The biggest challenge of the entire process, however, may be in finding the right location. This is why Cannabis Compliance’s vice-president of quality and regulatory, Karina Lahnakoski, says that her first piece of advice to applicants is to make sure they do a facility assessment.

“And make sure that your facility is going to meet zoning requirements, that your municipality is going to allow it, and that you can actually physically convert that facility where necessary to meet the GPP and security requirements,” Lahnakoski points out. “If you don’t have those three things, you’re going to waste your money.”

Ian Davidson’s advice for others looking to start a cannabis nursery is to find an expert who can help them throughout the licensing process. “We have on our staff a quality assurance systems specialist at a PhD level, and I think it really requires that level of experience and acumen to be able to navigate the challenges of having a plan that’s compliant.”

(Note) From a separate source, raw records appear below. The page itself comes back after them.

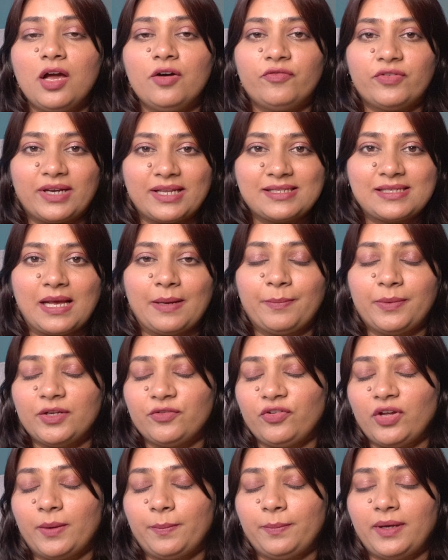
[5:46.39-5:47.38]
For example,
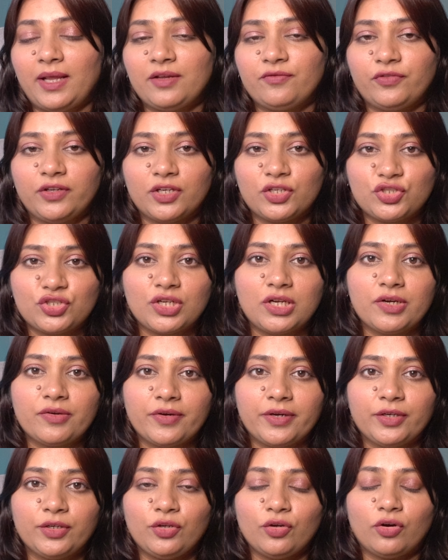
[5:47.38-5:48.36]
if you're applying for your
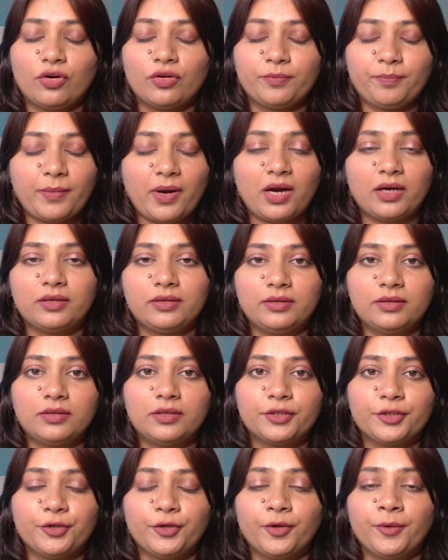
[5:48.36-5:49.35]
children, your
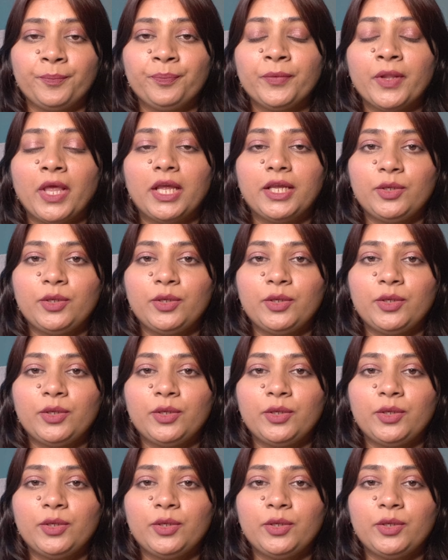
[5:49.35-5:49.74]
partner, you know,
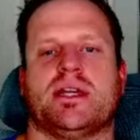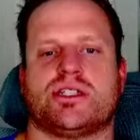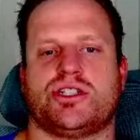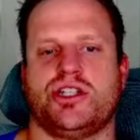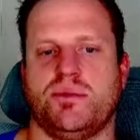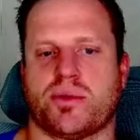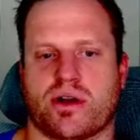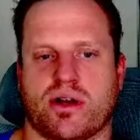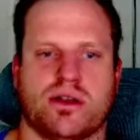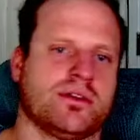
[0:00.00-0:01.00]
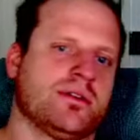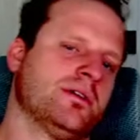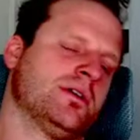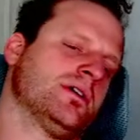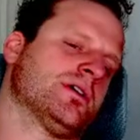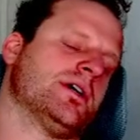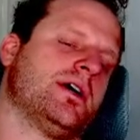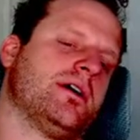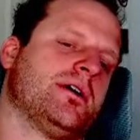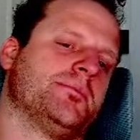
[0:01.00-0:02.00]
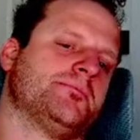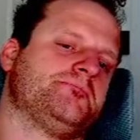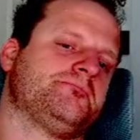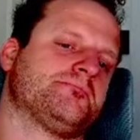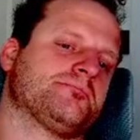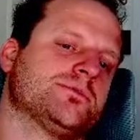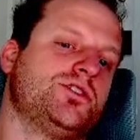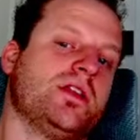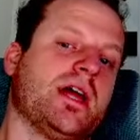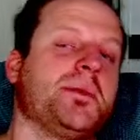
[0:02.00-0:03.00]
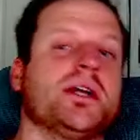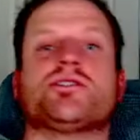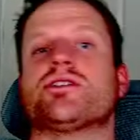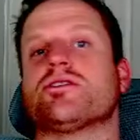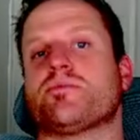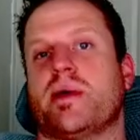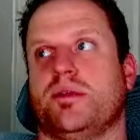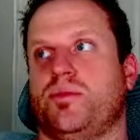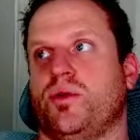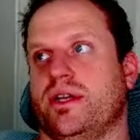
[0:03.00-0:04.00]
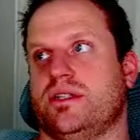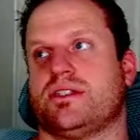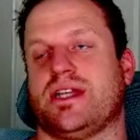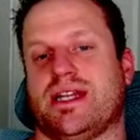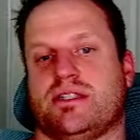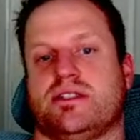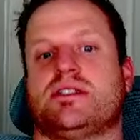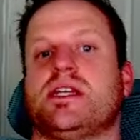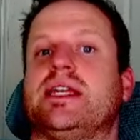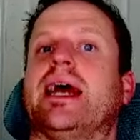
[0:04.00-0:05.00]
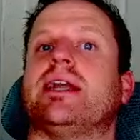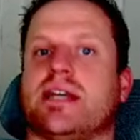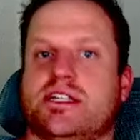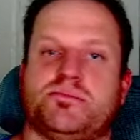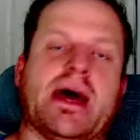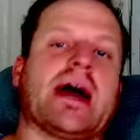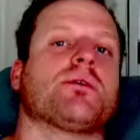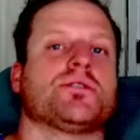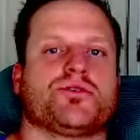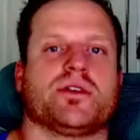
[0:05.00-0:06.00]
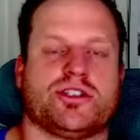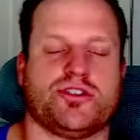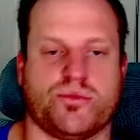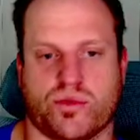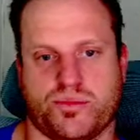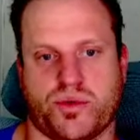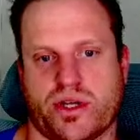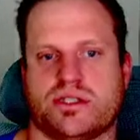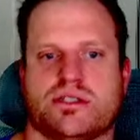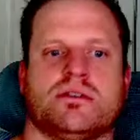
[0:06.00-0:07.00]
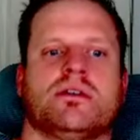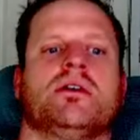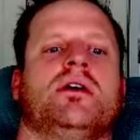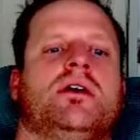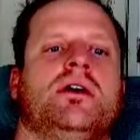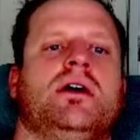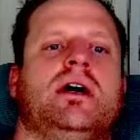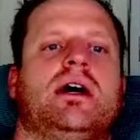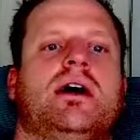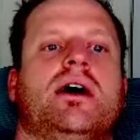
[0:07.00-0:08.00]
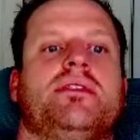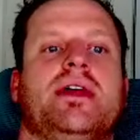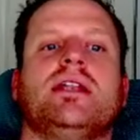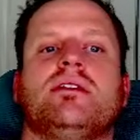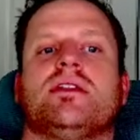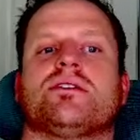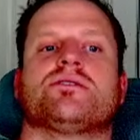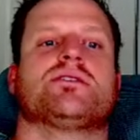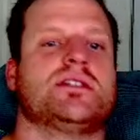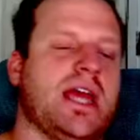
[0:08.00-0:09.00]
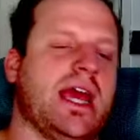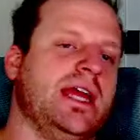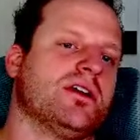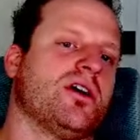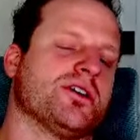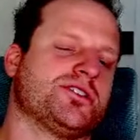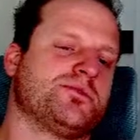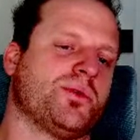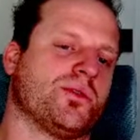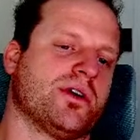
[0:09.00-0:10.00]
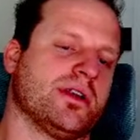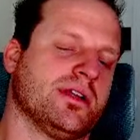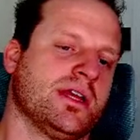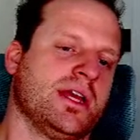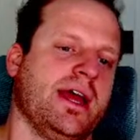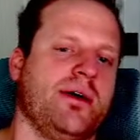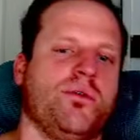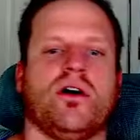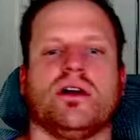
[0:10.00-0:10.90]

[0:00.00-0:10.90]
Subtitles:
it cheaper to do that. But you're still spending points to get dice back, which will get you more points. Then there's this 8 cost board, and all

Once a nursery has that licence in hand, they can sell plants and seeds to most of the players in the industry, including other cultivators, other nursery licence holders, processors, analytical testers, researchers and cannabis drug licence holders.

They can also sell directly to authorized provincial retailers. “That might be one thing that licencees don’t necessarily realize,” says Lahnakoski. “You don’t have to go through a processor to get your plants and seeds to the province.”

Cost considerations
As for the costs associated with going through the licensing process and getting a cannabis nursery off the ground, the numbers can vary widely.

As of April 2019, the federal government’s fees include a $1,675 application screening fee per application, a $1,691 security clearance fee per application, and a minimum $2,500 annual regulatory fee per licensed site. Once a nursery starts selling, they also have to hand over some of their revenue to the feds, namely one per cent for cannabis revenue of $1 million or less and 2.3 per cent on any cannabis revenue in excess of $1 million.

If a nursery wants to employ a consultant to navigate the licencing process, that could cost tens of thousands of dollars.

And to build a fully-equipped, brand-new cannabis nursery greenhouse, Haché estimates that it could cost approximately $275 to $400 per square foot.

There will also be marketing costs of course, but to get the most bang for one’s buck, Haché suggests approaching the big licence holders first.

“They need large numbers of plant material weekly to keep flower production ongoing. And if propagating in-house, they are sacrificing flowering space for genetic stock and propagation production instead.”

It won’t be easy figuring out what to charge them, however, adds Haché, and for him that’s one of the biggest challenges for nurseries right now. “We know what the price of a gram is, but what’s the value of a plant today? I can’t tell you that. You may grow 30 grams or 500 grams, depending on the size of the plant, the growing methodology, etc. And now, is your ‘premium cultivar’ worth a lot because you selected it? Or because it has a specific trait that you guarantee is there that nobody else has? Or something else?”

Growth prospects
Yet, given all of the marketing challenges, licensing headaches and high costs, Haché says they’re worth it because this is such an untapped market with great potential.

Davidson agrees, saying the need for cannabis nurseries globally is “enormous”. Sure, over the next few years he thinks some of the largest producers will proceed with vertically integrated, seed-to-sale business models. But, as with most commercial agricultural crops, the rest of the industry will do the opposite, he believes, where mid-sized companies will become specialized in specific segments of the industry, such as nursery, production, processing, extraction or distribution.

“There is a new segment of the industry to be created here, and that’s pretty amazing. The rest of the process is pretty much there, so this is an opportunity to solve what is the biggest pain point for growers. And I can tell you, the conversation about this is lively among producers,” Davidson says.